Randomization is only one among many methods in research study design for controlling potential confounding factors, and it only works if you end up with large numbers of subjects in the relevant outcome arm.
The mere fact that randomized controlled trials submitted for FDA approval are conducted and funded by the pharmaceutical companies seeking approval for their product does not automatically invalidate their results, but should certainly alert us to the possibility of methodological and reporting bias. While real-world clinical data also requires scrutiny, and comes with its own set of limitations, advanced statistical methods such as propensity score matching and instrumental variable analysis can mitigate confounding and bias, and improve the ability to make causal inferences from this kind of data.
To mention just one example of a real-world clinical data study that corrected the erroneous findings of clinical trial data submitted to the FDA, my colleagues Jamie Bryan-Hall and Ryan Anderson at the Ethics and Public Policy Center recently published a robust safety study of mifepristone, the pill used in chemical abortions. This represented the largest study of the abortion pill ever conducted, utilizing data from an all-payer insurance claims database that included 865,727 prescribed mifepristone abortions from 2017 to 2023.
The study found that nearly 11 percent of women experienced sepsis, infection, hemorrhaging, or another serious adverse event within 45 days following mifepristone. The real-world rate of serious adverse events following mifepristone abortions in this study was at least 22 times higher than the summary figure of “less than 0.5 percent” in clinical trials reported on the drug label and submitted to the FDA.
This is not the first time that serious adverse events were discovered only after a drug was approved for use. The discovery of the fatal adverse effects of the medication Vioxx (rofecoxib) — particularly its association heart attacks and strokes — through real-world clinical data highlights the critical role of post-marketing surveillance in identifying safety signals missed in clinical trials. Vioxx had been approved by the FDA in 1999 for pain management and inflammation, but it was withdrawn from the market in 2004 due to serious side-effects missed in the original clinical trials, which enrolled relatively small, controlled populations that were healthier, younger, and had fewer comorbidities than the broader population using Vioxx post-approval. Also, the short duration of the trial precluded the assessment of longer-term adverse effects such as cardiovascular events.

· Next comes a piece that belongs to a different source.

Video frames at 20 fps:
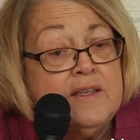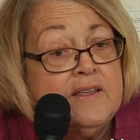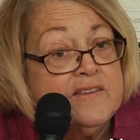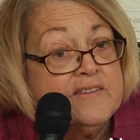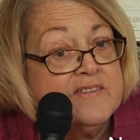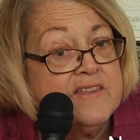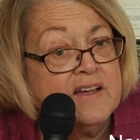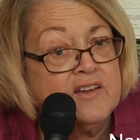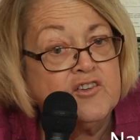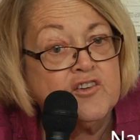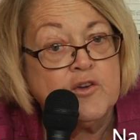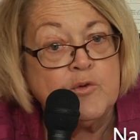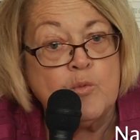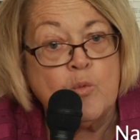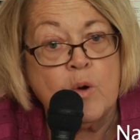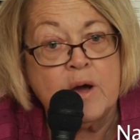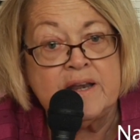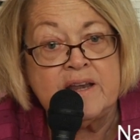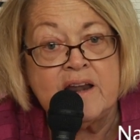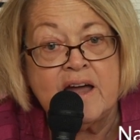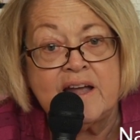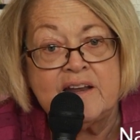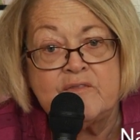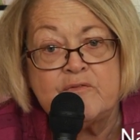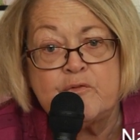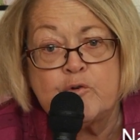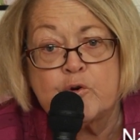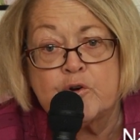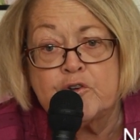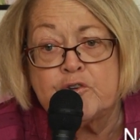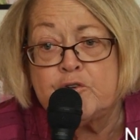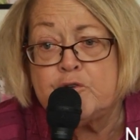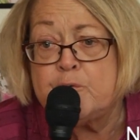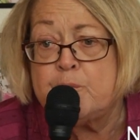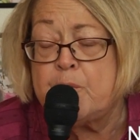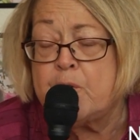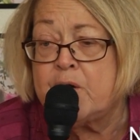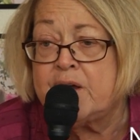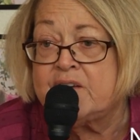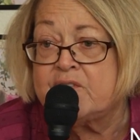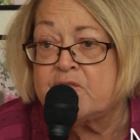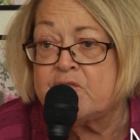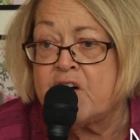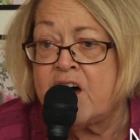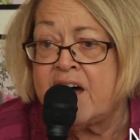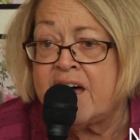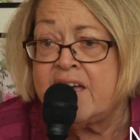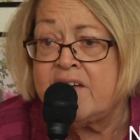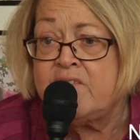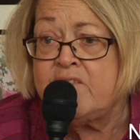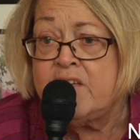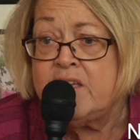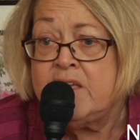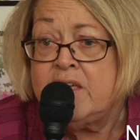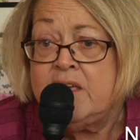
Section 1942.5,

It was precisely studies that used electronic health records (for example, from Kaiser Permanente and Medicare) and pharmacovigilance systems like the FDA’s Adverse Event Reporting System that allowed researchers to analyze outcomes in millions of patients taking Vioxx. Without these studies, and the consequent removal of Vioxx from the market, many thousands more people would have died unnecessarily from heart attacks and strokes.

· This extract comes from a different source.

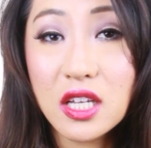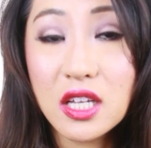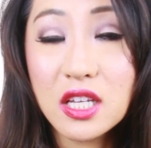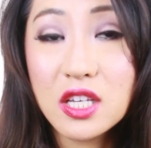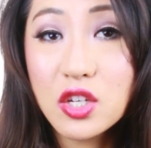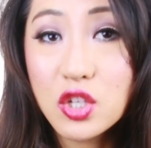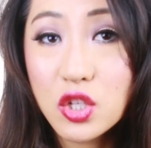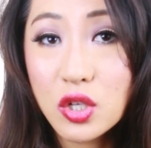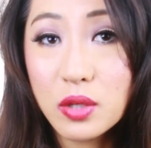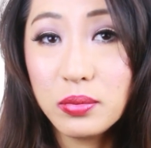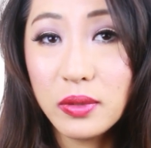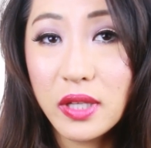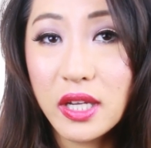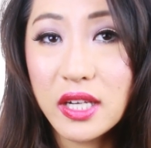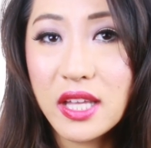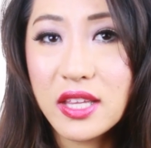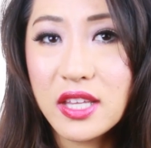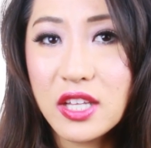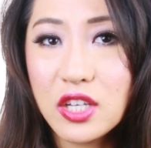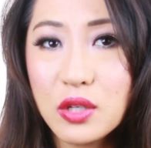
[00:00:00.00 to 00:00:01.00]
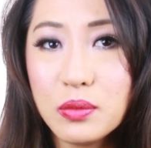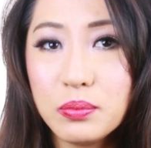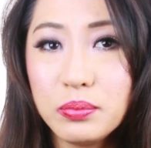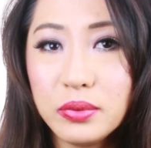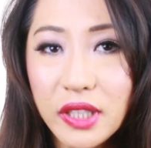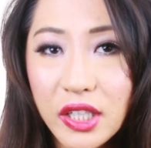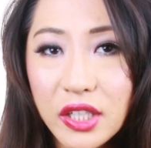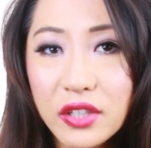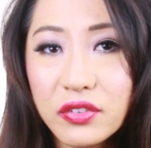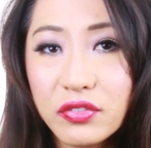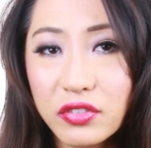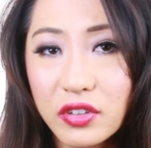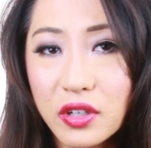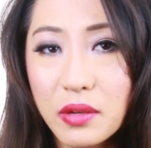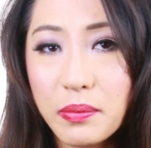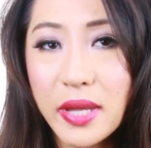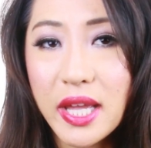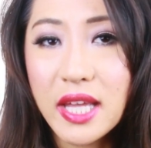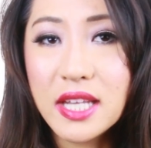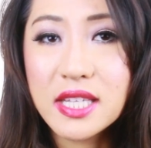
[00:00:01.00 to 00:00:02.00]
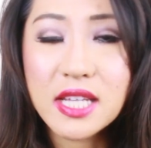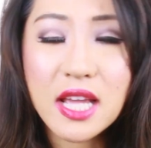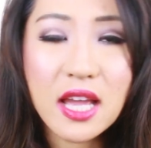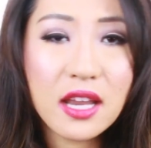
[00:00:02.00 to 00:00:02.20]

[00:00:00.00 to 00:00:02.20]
into your blood and then you bleed for a bit.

Similarly, real-world clinical data informed the FDA’s decision to add a black box warning on suicidality to SSRI antidepressants for adolescents and young adults.
Physicians practice medicine in the complex and messy real world, not under the artificially pure conditions of a controlled clinical trial. While the initial studies submitted for FDA approval have their merits, they also have built-in limitations. These should be complemented—and where necessary, corrected—by real world clinical data. To fulfill its mandate, the FDA cannot ignore the importance of ongoing safety and efficacy testing once a drug goes to market, even after its initial work of drug approval is finished. Lives depend on this work of ongoing vigilance.
Aaron Kheriaty, MD, is a fellow and director of the Bioethics and American Democracy Program at the Ethics and Public Policy Center.